## What needs to be done
Copy each record below exactly, please, and leave its pictures out.

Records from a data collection
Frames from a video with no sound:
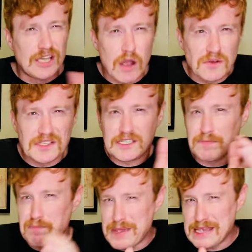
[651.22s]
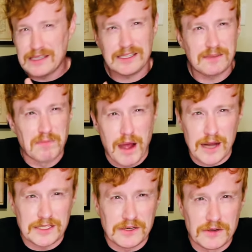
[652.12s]
Ghosts, beasts,
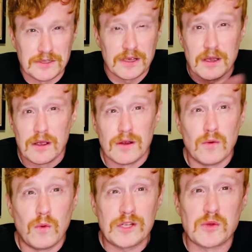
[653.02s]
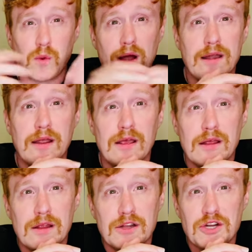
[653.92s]
monsters, which one
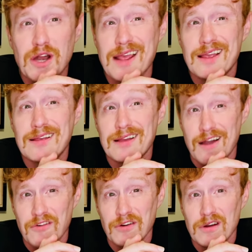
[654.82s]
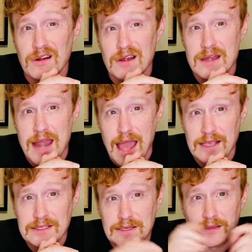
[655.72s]
should I cover next?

## Response to the task
Frames from a video with no sound:
[651.22s]
[652.12s]
Ghosts, beasts,
[653.02s]
[653.92s]
monsters, which one
[654.82s]
[655.72s]
should I cover next?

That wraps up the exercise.